I have a database that has list of all cities of a country. I also have rating of these cities (best place to live, worst place to live, best rated city, worsrt rated city etc..). Now from the User interface, I would like to enable the user to enter free text and from there I should be able to search my database.
For e.g Best place to live in California
or places near California
or places in California
From the above sentence, I want to extract the nouns only (may be ) as this will be name of the city or country that I can search for.
Then extract 'best' means I can sort is a particular order etc...
Any suggestions or directions to look for?
I risk a chance that the question will be marked as 'debatable'. But the reason I posted is to get some direction to proceed.

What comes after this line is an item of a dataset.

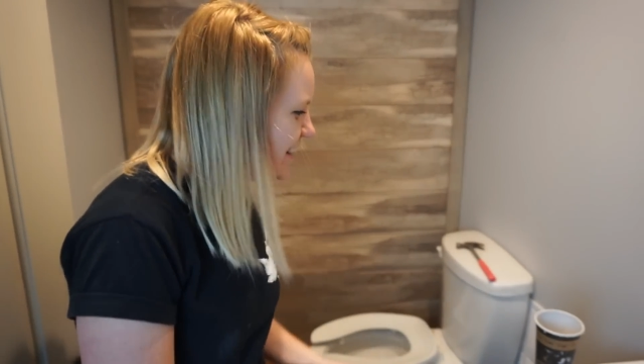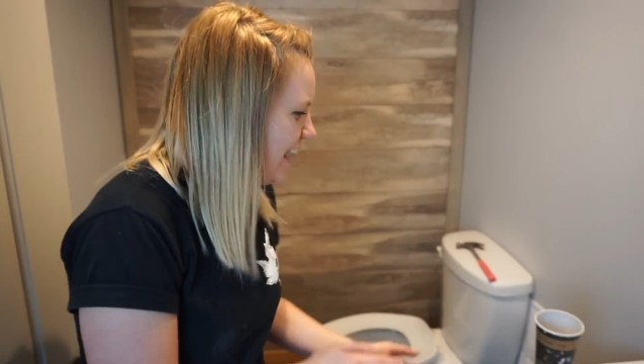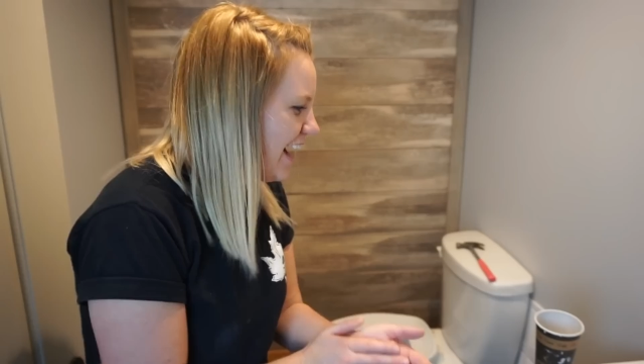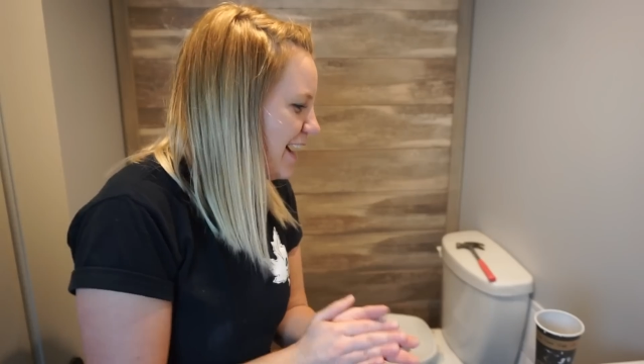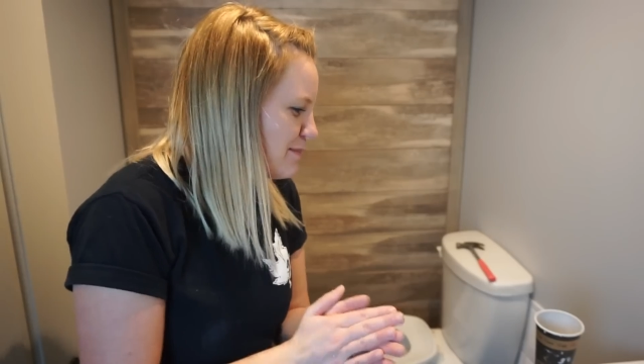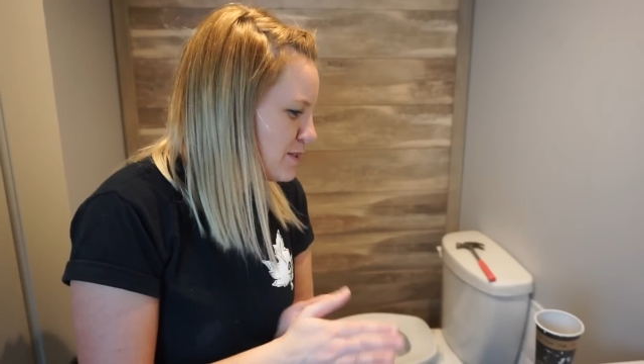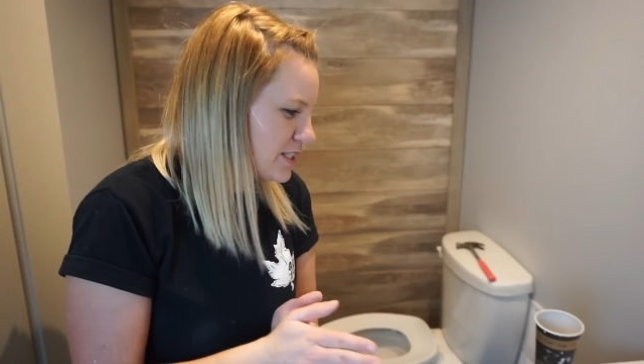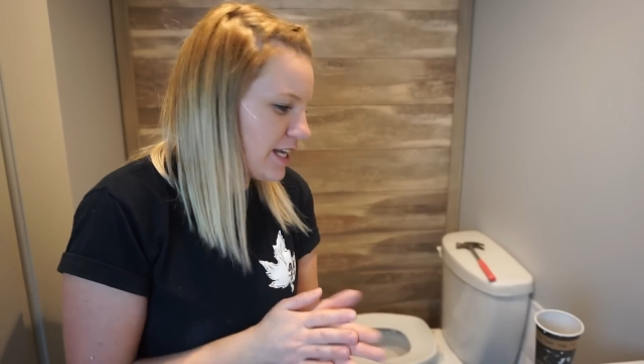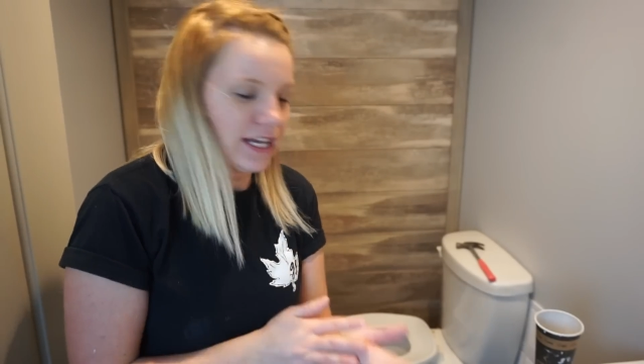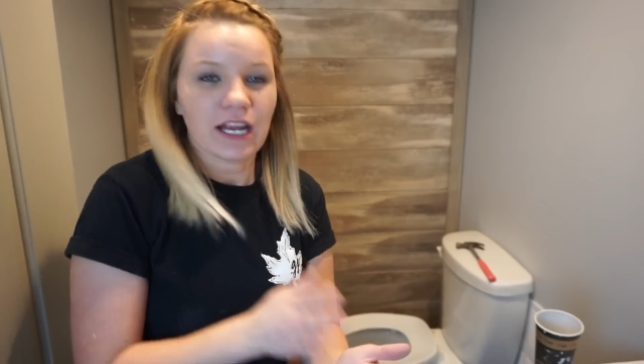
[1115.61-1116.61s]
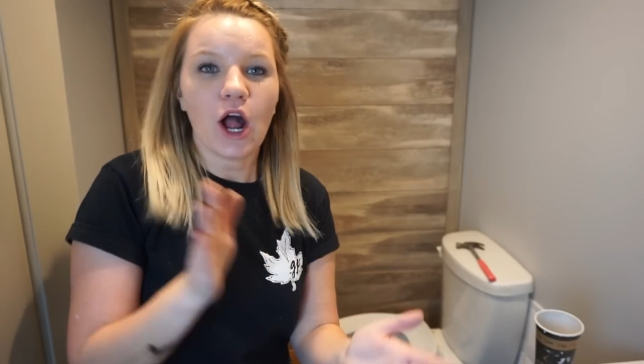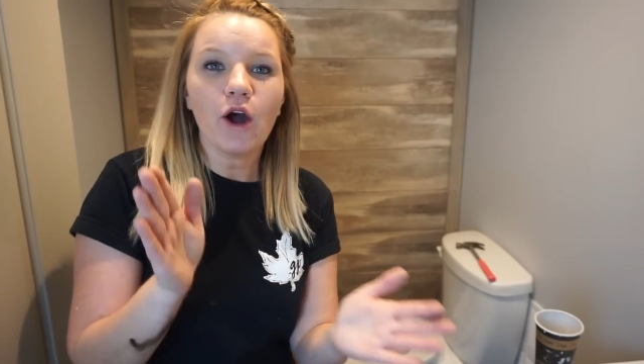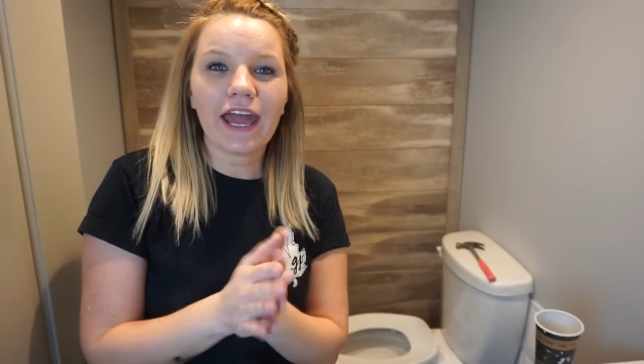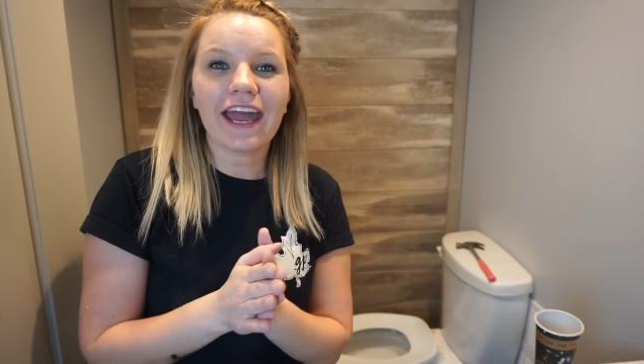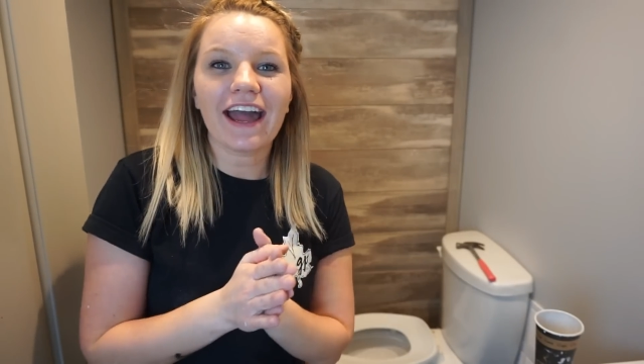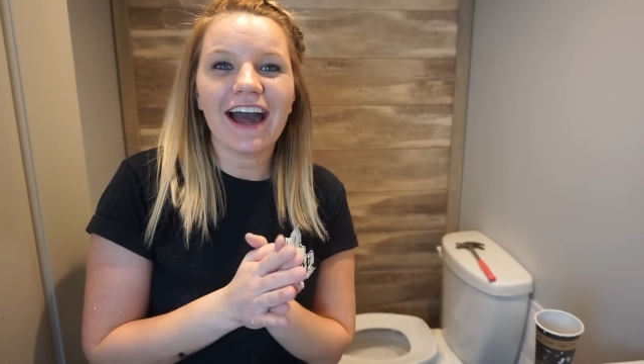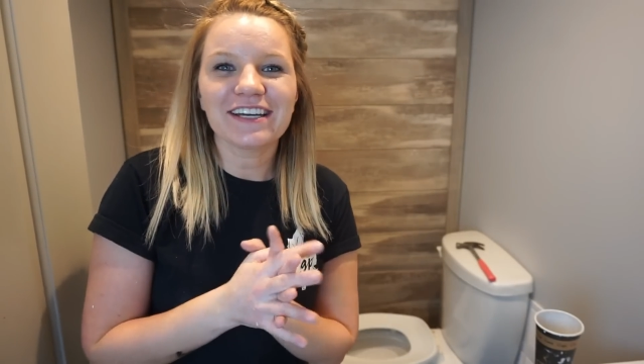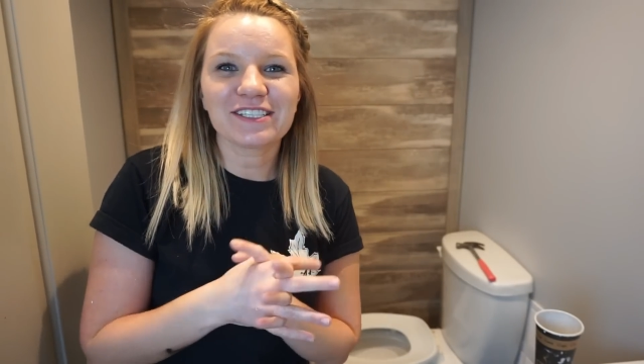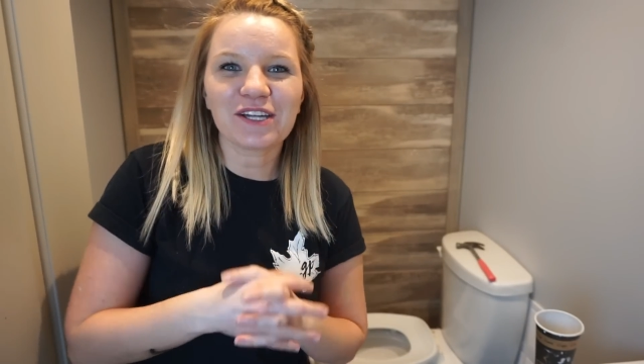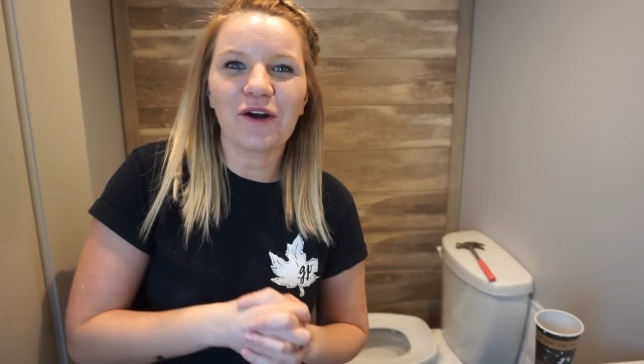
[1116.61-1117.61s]
I'm just kidding. Okay
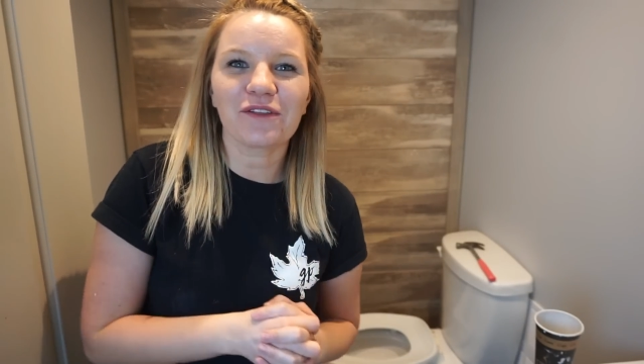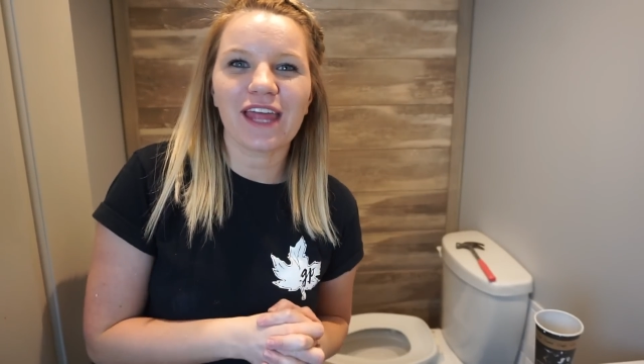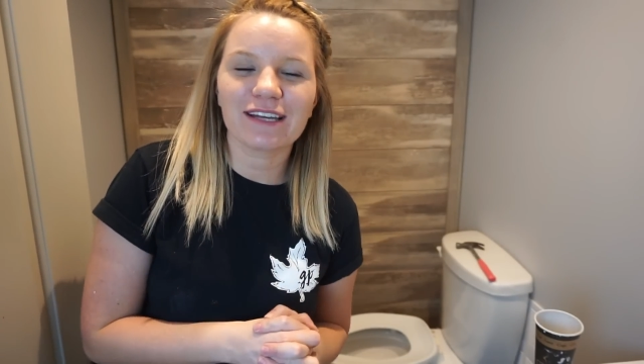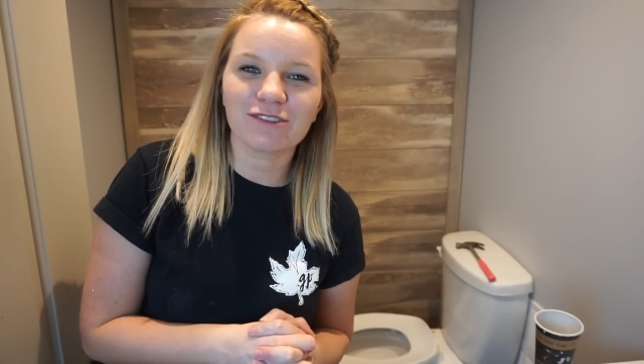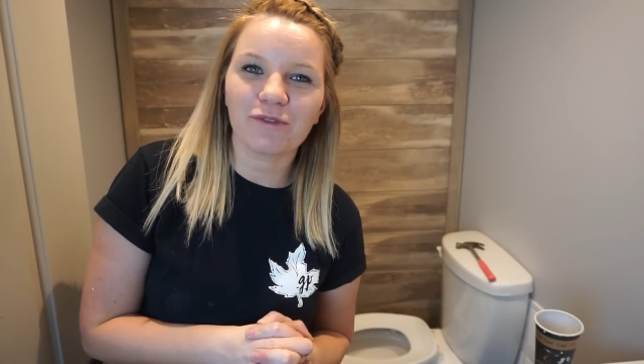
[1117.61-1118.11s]
guys, so thanks for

[I came across this question whilst looking for some use cases to test a module I'm working on. Obviously the question is a little old, but since my module addresses the question I thought I might as well add some information here for future searchers.]
You should be able to do what you want with a POS chunker. I've recently released one for Node that is modelled on chunkers provided by the NLTK (Python) and Standford NLP (Java) libraries (the chunk() and TokensRegex() methods, resepectively).
The module processes strings that already contain parts-of-speech, so first you'll need to run your text through a parts-of-speech tagger, such as pos:
var pos = require('pos');
var words = new pos.Lexer().lex('Best place to live in California');
var tags = new pos.Tagger()
.tag(words)
.map(function(tag){return tag[0] + '/' + tag[1];})
.join(' ');
This will give you:
Best/JJS place/NN to/TO live/VB in/IN California/NNP ./.
Now you can use pos-chunker to find all proper nouns:
var chunker = require('pos-chunker');
var places = chunker.chunk(tags, '[{ tag: NNP }]');
This will give you:
Best/JJS place/NN to/TO live/VB in/IN {California/NNP} ./.
Similarly you could extract verbs to understand what people want to do ('live', 'swim', 'eat', etc.):
var verbs = chunker.chunk(tags, '[{ tag: VB }]');
Which would yield:
Best/JJS place/NN to/TO {live/VB} in/IN California/NNP ./.
You can also match words, sequences of words and tags, use lookahead, group sequences together to create chunks (and then match on those), and other such things.

You probably don't have to identify what is a noun. Since you already have a list of city and country names that your system can handle, you just have to check whether the user input contains one of these names.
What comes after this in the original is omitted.